Word for word, restate the data that follows, omitting the images.
DATA SHOWN START
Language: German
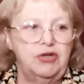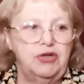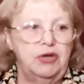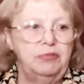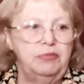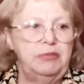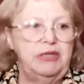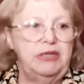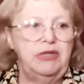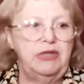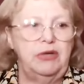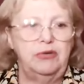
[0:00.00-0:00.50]

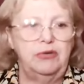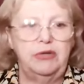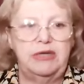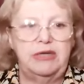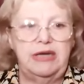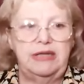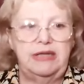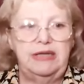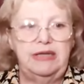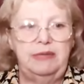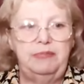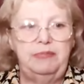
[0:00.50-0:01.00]
Nun, ich schlief
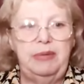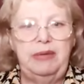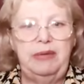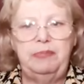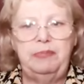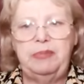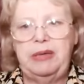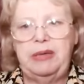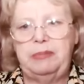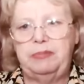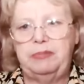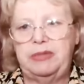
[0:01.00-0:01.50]
zwei Jahre
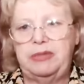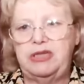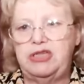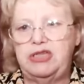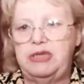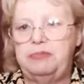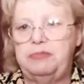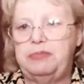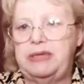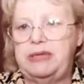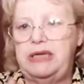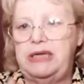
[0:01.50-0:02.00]
lang auf dem
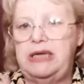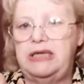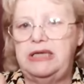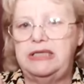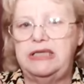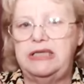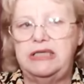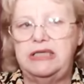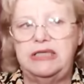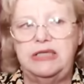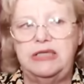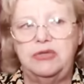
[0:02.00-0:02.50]
Sofa
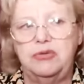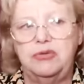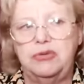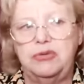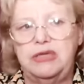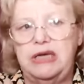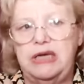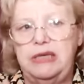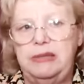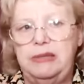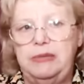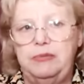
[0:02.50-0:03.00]

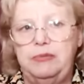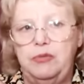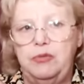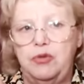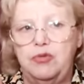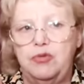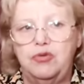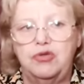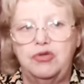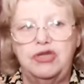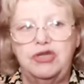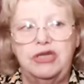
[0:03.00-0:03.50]
entschloss
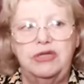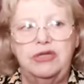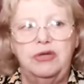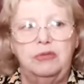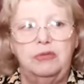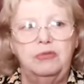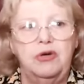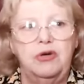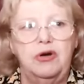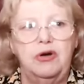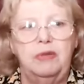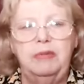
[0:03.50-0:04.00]
mich dann aber
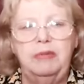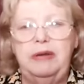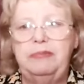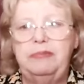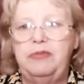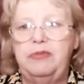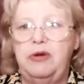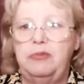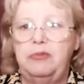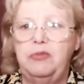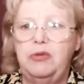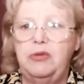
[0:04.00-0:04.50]

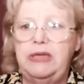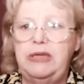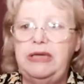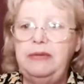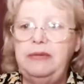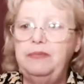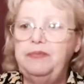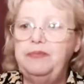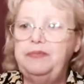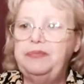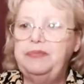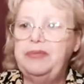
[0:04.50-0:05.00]
irgendwann wieder
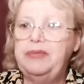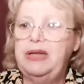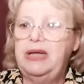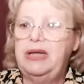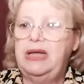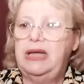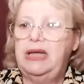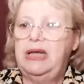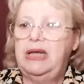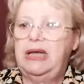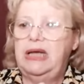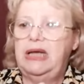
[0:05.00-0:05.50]
in meinem Bett
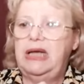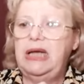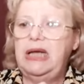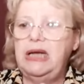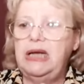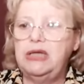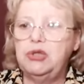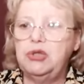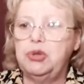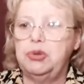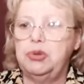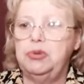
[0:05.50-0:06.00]
zu
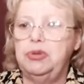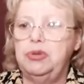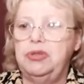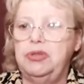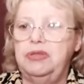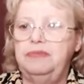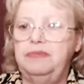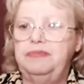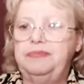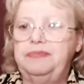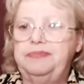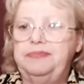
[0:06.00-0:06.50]
schlafen.
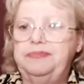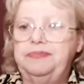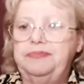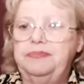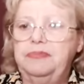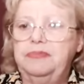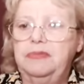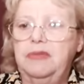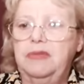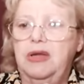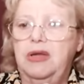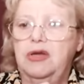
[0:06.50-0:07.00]

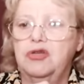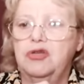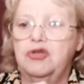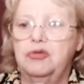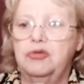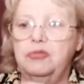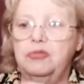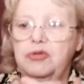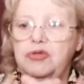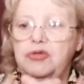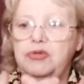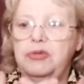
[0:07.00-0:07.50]

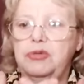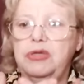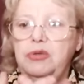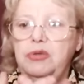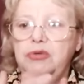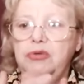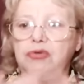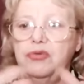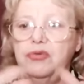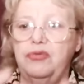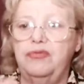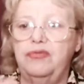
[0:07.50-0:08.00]

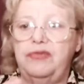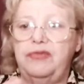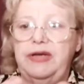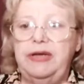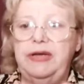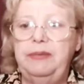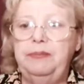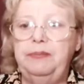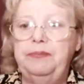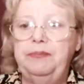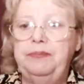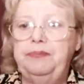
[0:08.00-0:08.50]
Eines
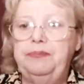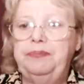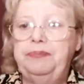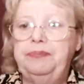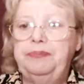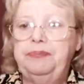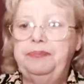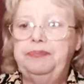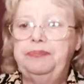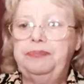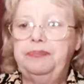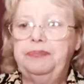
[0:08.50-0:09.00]
Tages dann,
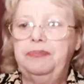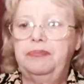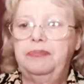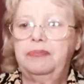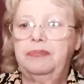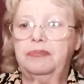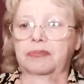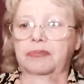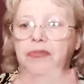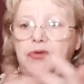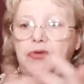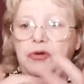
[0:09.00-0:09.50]
ich
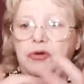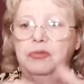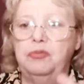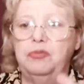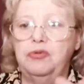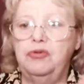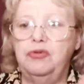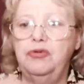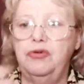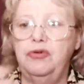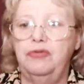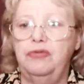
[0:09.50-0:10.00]
befand mich
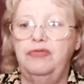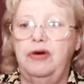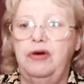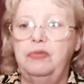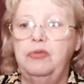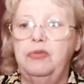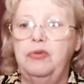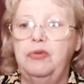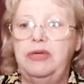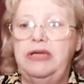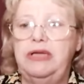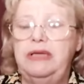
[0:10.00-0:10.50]
aufgerichtet
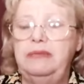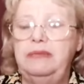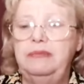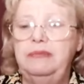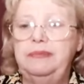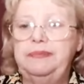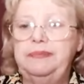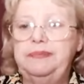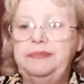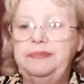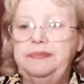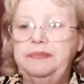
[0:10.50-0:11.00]
vor meinem
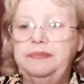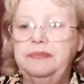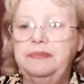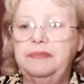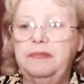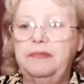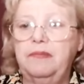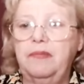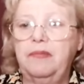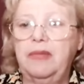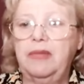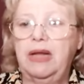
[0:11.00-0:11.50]
Bett,
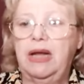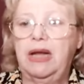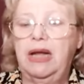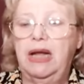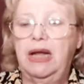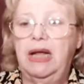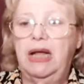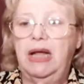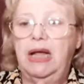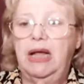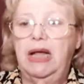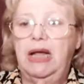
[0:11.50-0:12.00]
war mein
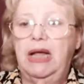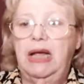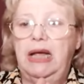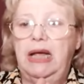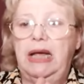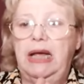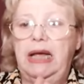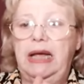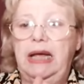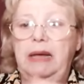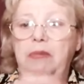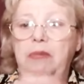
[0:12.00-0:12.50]
Mann
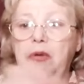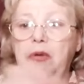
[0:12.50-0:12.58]
da.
DATA SHOWN END
TASK OUTPUT |
Language: German
[0:00.00-0:00.50]

[0:00.50-0:01.00]
Nun, ich schlief
[0:01.00-0:01.50]
zwei Jahre
[0:01.50-0:02.00]
lang auf dem
[0:02.00-0:02.50]
Sofa
[0:02.50-0:03.00]

[0:03.00-0:03.50]
entschloss
[0:03.50-0:04.00]
mich dann aber
[0:04.00-0:04.50]

[0:04.50-0:05.00]
irgendwann wieder
[0:05.00-0:05.50]
in meinem Bett
[0:05.50-0:06.00]
zu
[0:06.00-0:06.50]
schlafen.
[0:06.50-0:07.00]

[0:07.00-0:07.50]

[0:07.50-0:08.00]

[0:08.00-0:08.50]
Eines
[0:08.50-0:09.00]
Tages dann,
[0:09.00-0:09.50]
ich
[0:09.50-0:10.00]
befand mich
[0:10.00-0:10.50]
aufgerichtet
[0:10.50-0:11.00]
vor meinem
[0:11.00-0:11.50]
Bett,
[0:11.50-0:12.00]
war mein
[0:12.00-0:12.50]
Mann
[0:12.50-0:12.58]
da.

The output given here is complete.